Он не заметил, что Ольга умолкла, а когда опомнился, поймал себя на том, что не знает, как продолжать разговор. И произнес первое, пришедшее на ум:

- Ты сказала: все можно оправдать... вот и оправдала... Но почему же ты, Оля, при этих своих благороднейших принципах поглядываешь на мир далеко не ангельскими глазами? - Проговорил и ужаснулся своим словам, прозвучавшим гаденько и мелко.

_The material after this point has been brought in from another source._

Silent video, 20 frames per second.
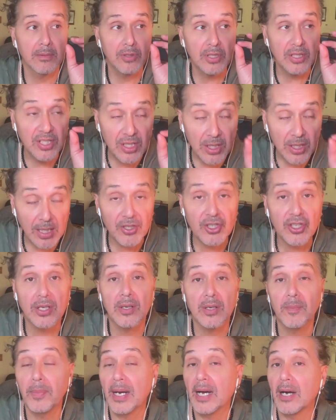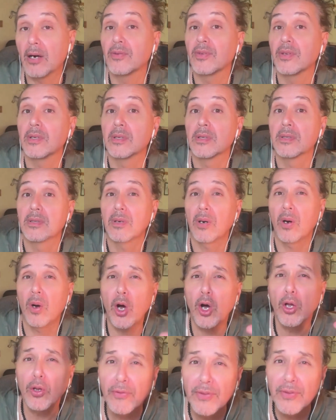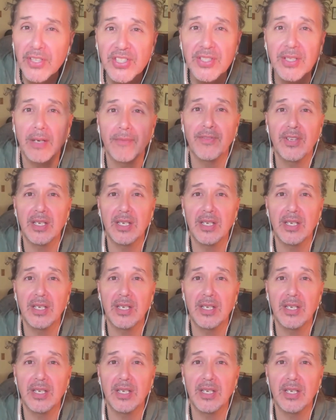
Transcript: discussion about all of the stuff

- Ты хочешь сказать - поглядываю на мужчин? - Ольга, к его удивлению, не обиделась, а, наоборот, оживилась. - И Федя на меня всегда злится за это... - Она нежно засмеялась, будто увидела перед собой своего ненаглядного Федю. - Ему я не сознавалась, а тебе могу... Конечно, в том, что ты вдруг растревожил в себе старое, и я немало виновата. Прости меня, Сережа, за это. Перед многими мужчинами, даже весьма солидными, так сказать, личностями, я была виновата... Но так ли уж сильно?! - Она прикоснулась рукой к его груди и снисходительно засмеялась. - Меня просто бесит и обижает самоуверенность и непостоянство иных мужиков! И каюсь, я не одного из таких самонадеянных индюков сводила с ума - будто нечаянным взглядом или безвинной улыбкой... Не ради забавы, поверь, а во имя веселой для меня мести за обманутых ими женщин, за их жен.

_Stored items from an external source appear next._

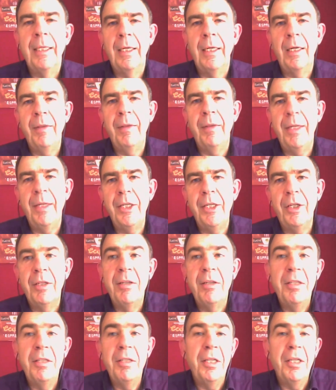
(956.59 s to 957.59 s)
and then you
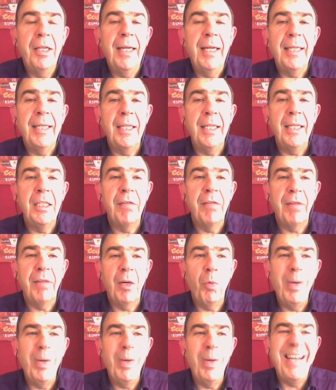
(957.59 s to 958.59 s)
can identify
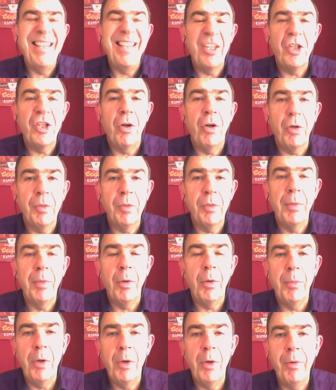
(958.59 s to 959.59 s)
where the stock's
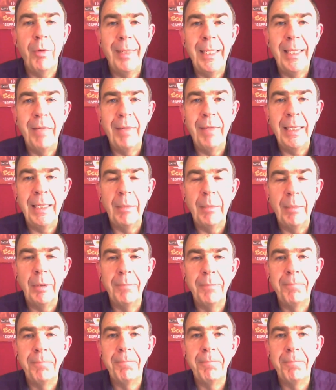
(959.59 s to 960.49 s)
more readily available.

Если бы Сергей Матвеевич или Ольга в эту минуту оглянулись, то увидели бы, как, зажав платком рот, от окна, где они стояли, пробиралась Аида. Плечи ее сотрясались от рыданий.

Поезд замедлил ход и вскоре замер. Наступила та напряженная и сторожкая тишина, которая бывает только ночью в стоящем вагоне, когда слышен любой шорох и даже легкий вздох. Вот и сейчас послышались чьи-то сдавленные всхлипы, но в эти дни людской плач никого не удивлял, напоминая лишь о войне. Впрочем, война и сама напоминала о себе всполохами пожаров, кровянивших за окном край темного неба, грохотом далеких и близких бомбежек.

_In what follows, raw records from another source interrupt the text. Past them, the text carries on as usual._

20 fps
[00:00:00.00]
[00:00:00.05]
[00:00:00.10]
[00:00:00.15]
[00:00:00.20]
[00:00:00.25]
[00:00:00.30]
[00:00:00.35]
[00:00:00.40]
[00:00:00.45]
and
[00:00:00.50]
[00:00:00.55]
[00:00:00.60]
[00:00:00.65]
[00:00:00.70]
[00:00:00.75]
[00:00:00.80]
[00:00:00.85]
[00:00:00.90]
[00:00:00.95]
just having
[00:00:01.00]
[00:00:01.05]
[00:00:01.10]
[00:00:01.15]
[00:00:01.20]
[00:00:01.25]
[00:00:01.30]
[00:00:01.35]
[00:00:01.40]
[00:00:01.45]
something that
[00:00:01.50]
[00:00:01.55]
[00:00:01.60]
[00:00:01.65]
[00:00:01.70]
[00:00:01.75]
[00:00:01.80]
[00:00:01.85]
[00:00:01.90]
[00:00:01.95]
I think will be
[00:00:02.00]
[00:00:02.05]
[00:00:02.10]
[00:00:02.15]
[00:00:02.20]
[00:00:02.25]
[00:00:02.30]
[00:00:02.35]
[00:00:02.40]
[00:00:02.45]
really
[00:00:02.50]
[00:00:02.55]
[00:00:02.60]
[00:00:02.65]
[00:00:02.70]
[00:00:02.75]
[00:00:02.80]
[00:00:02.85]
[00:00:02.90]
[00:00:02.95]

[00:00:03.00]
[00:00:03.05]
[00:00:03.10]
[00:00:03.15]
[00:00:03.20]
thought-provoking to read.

Вскоре поезд снова деловито татакал колесами, с шумом пронзая упругую и свежую сырость ночи. Сергей Матвеевич ощущал своим плечом теплое плечо Ольги и после услышанного от нее чувствовал себя так, словно не мог продышаться и наладить размеренный ритм толчков своего сердца. Хотел заговорить, но мешала горькая сухость во рту и в горле. Наконец решился и, наклонившись к Ольге, хрипло и горестно прошептал:

- Самое прекрасное в тебе - глаза и улыбку - ты превратила в орудие мести...

- Нет, - почти зло ответила Ольга. - Самое прекрасное в человеке его ум и сердце.

- Ну хорошо, - примирительно сказал Сергей Матвеевич, - а за какие провинности ты мстишь мне?..

Ольга промолчала, потом тихо засмеялась и ответила не то в свое оправдание, не то в его осуждение:

- О тебе, признаться, я думала лучше... И не забыла о своей давней вине перед тобой. Поэтому не знала, как держаться, чтоб понять, простил ты меня или нет... Ну вот, а получилось плохо... Но разве сейчас до этого?